Der Wasserkreislauf
Wasser ist der Stoff, aus dem das Leben ist. Der Chemiker betrachtet es als eine Verbindung von zwei Wasserstoffatomen und einem Sauerstoffatom. Wasser ist kein endlicher Rohstoff, obwohl es richtig ist, dass Wasser nicht verbraucht werden kann. Denn das kostbare Nass ist nicht vermehrbar und beim Gebrauch von Wasser erhöht sich der Grad der Verschmutzung.
Es befindet sich in einem dauernden Kreislauf von Verdunstung, Niederschlag und Abfluss. Als Wasserdampf steigt es zum Himmel und bildet Wolken. Als Niederschlag kehrt es zur Erde zurück und setzt seine Reise Richtung Meer fort. Das für den Menschen ungenießbare Salzwasser (beispielsweise der Nordsee) verdunstet und regnet als Süßwasser über dem Land ab. Dieser natürliche Wasserkreislauf hat große Bedeutung für unserer Versorgung mit Trinkwasser. Die Wassergewinnung nutzt diesen natürlichen Wasserkreislauf und gewinnt das Trinkwasser aus Grund-, Oberflächen- oder Quellwasser und gibt es an den Verbraucher weiter. Nach der Nutzung fließt das Wasser in die Kläranlage, gelangt gereinigt in die Flüsse. Der Kreislauf des Wassers geht weiter.
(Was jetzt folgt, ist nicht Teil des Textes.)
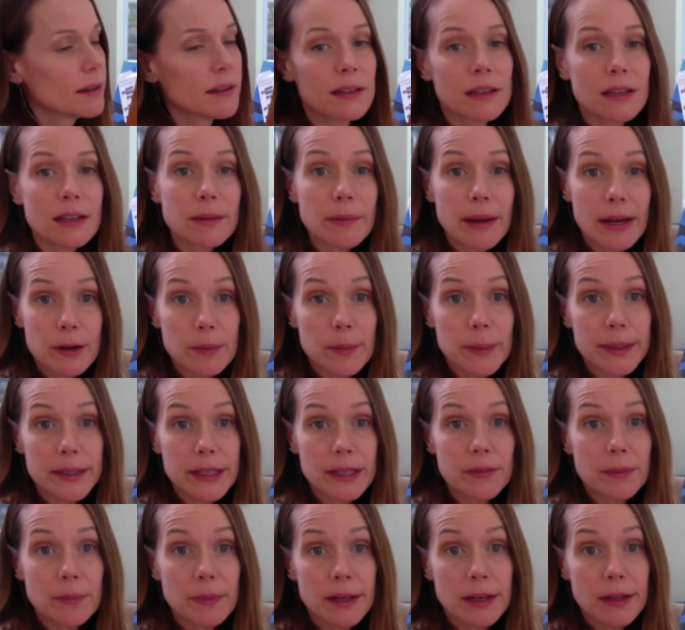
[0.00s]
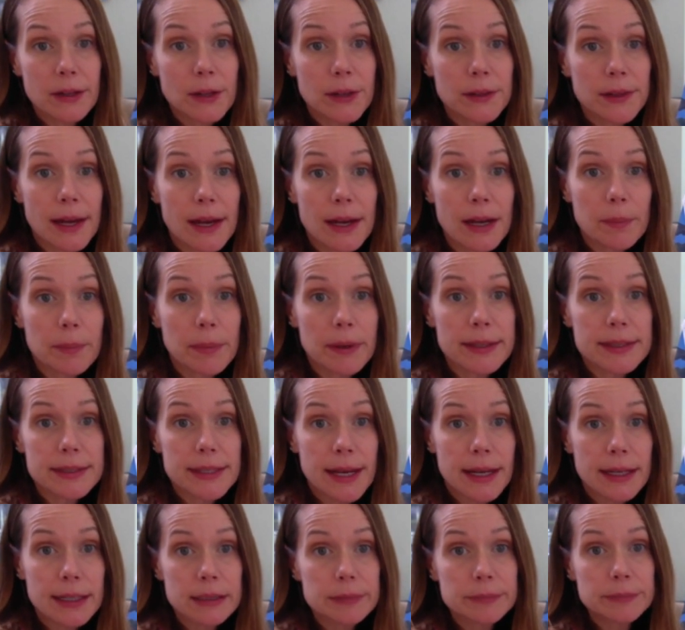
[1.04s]
You'd better believe I'm going to look that up in a
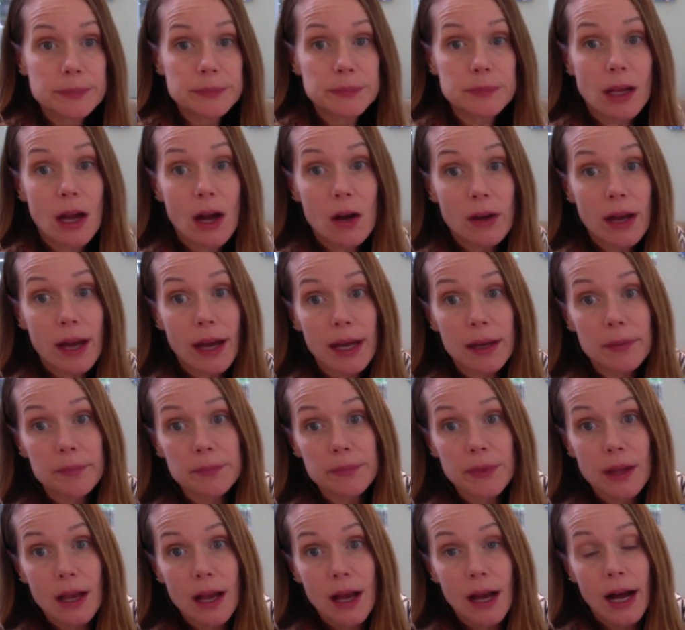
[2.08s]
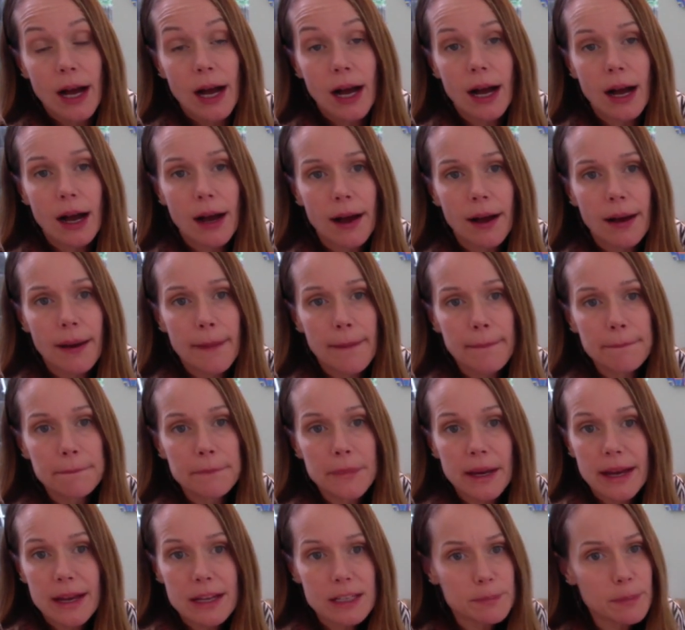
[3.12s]
sec. Okay? Um,
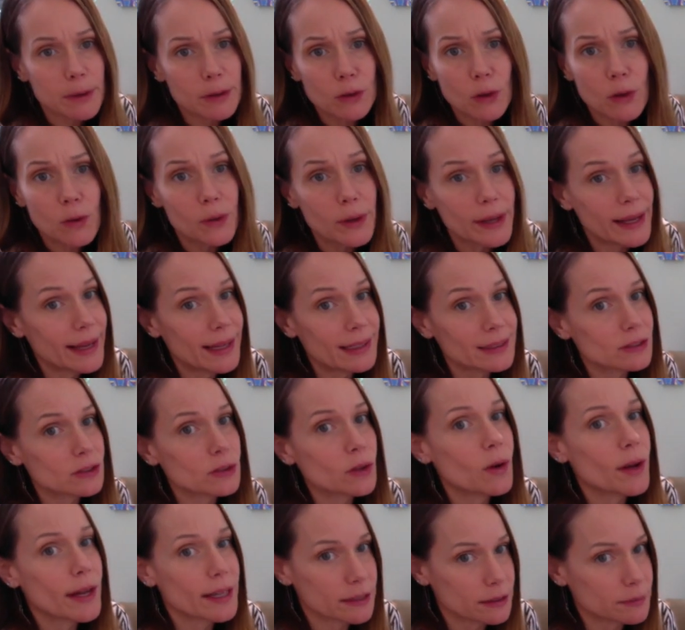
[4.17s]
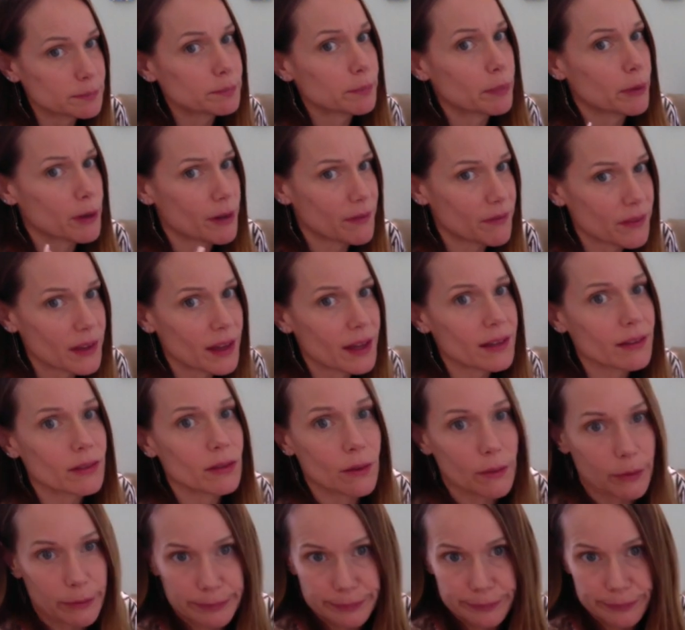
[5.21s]
my Espanol es no es
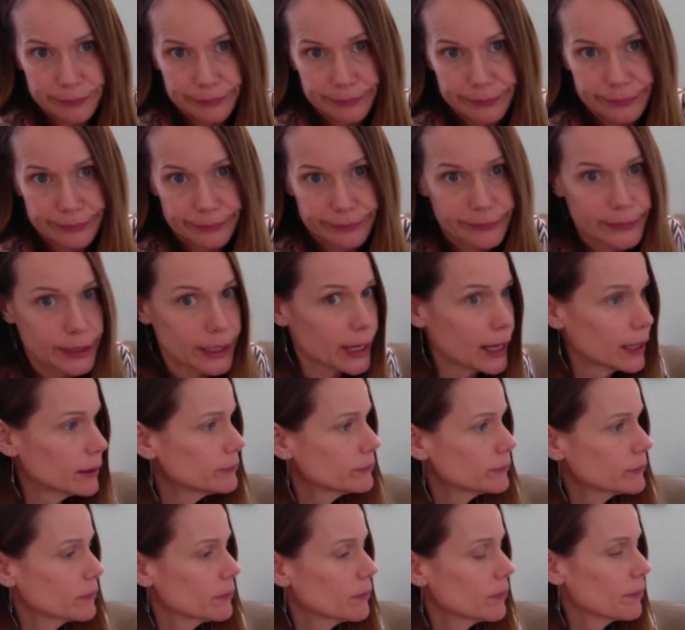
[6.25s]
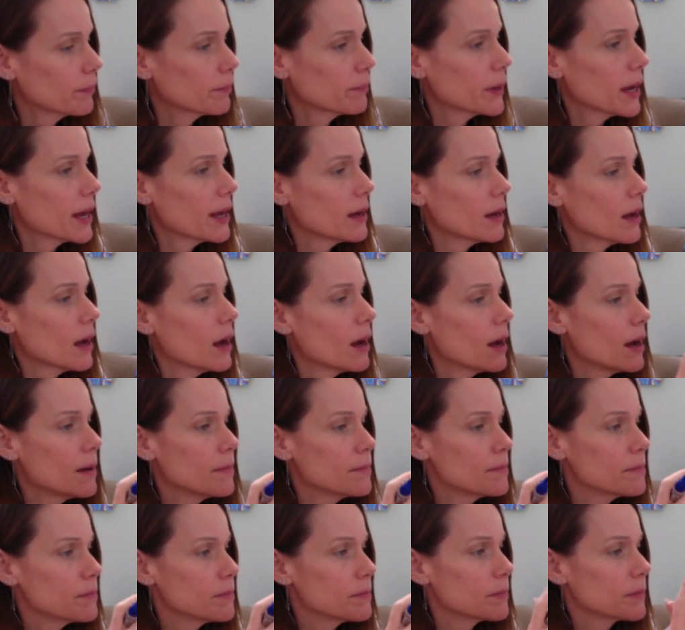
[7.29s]
perfecto. Okay? But
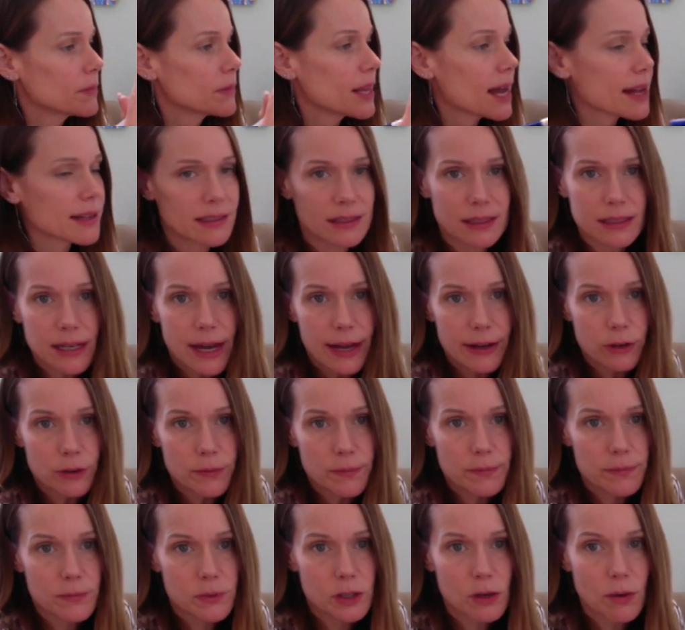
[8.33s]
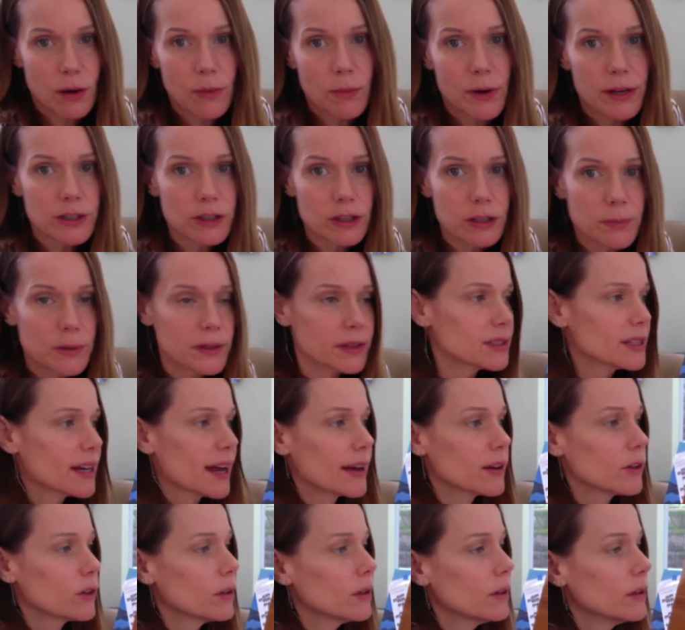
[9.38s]
um, that's the title. So I want you to put the
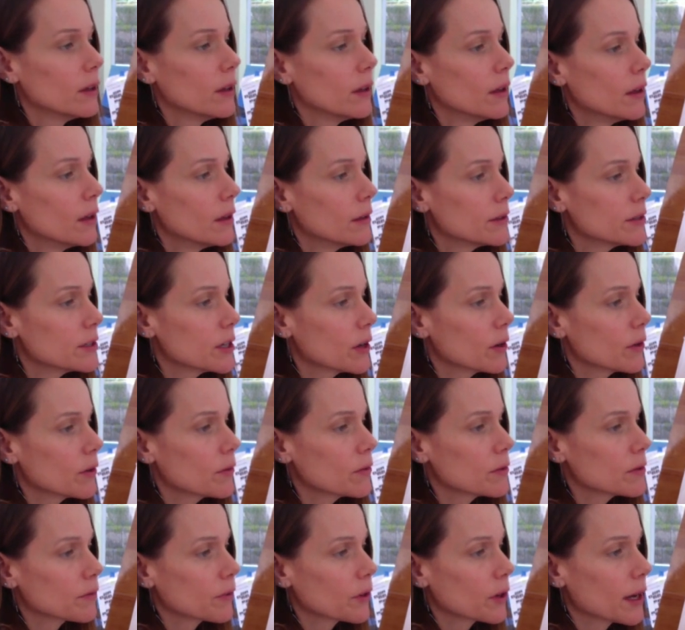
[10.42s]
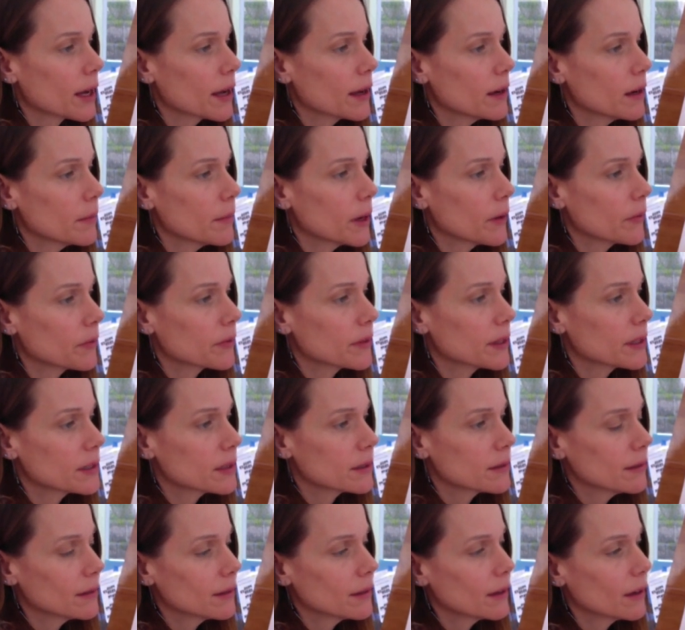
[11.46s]
title. Don't forget about the
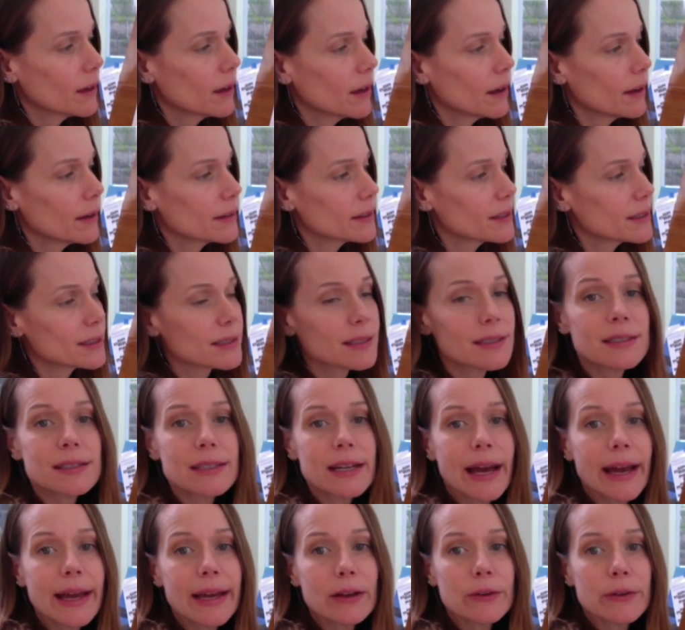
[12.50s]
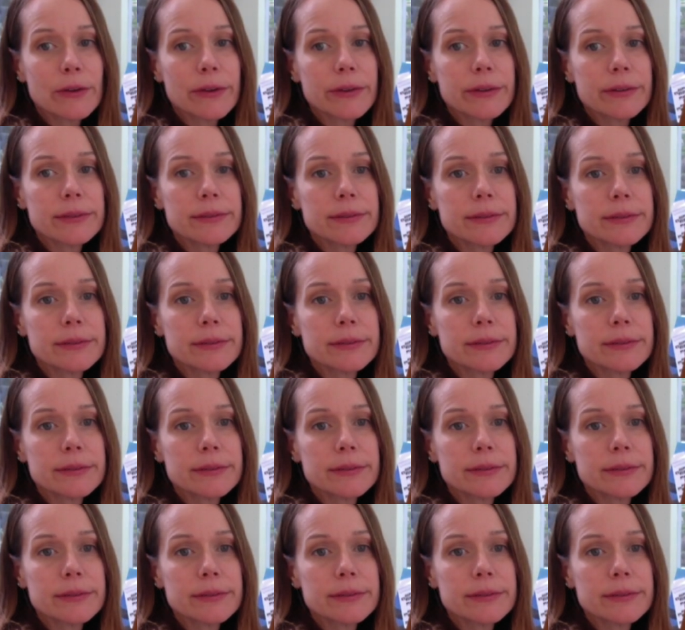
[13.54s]
title.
Natürlich setzt er sich auch im Alltag des Menschen fort. Hierbei lassen sich unterschiedliche Abläufe erkennen. Wie wir wissen, regnet es häufig in Deutschland. Auch wenn die meisten von uns lieber Sonnenschein haben, der Regen hat auch etwas Positives: Unsere Trinkwasserschätze werden immer wieder aufgefüllt.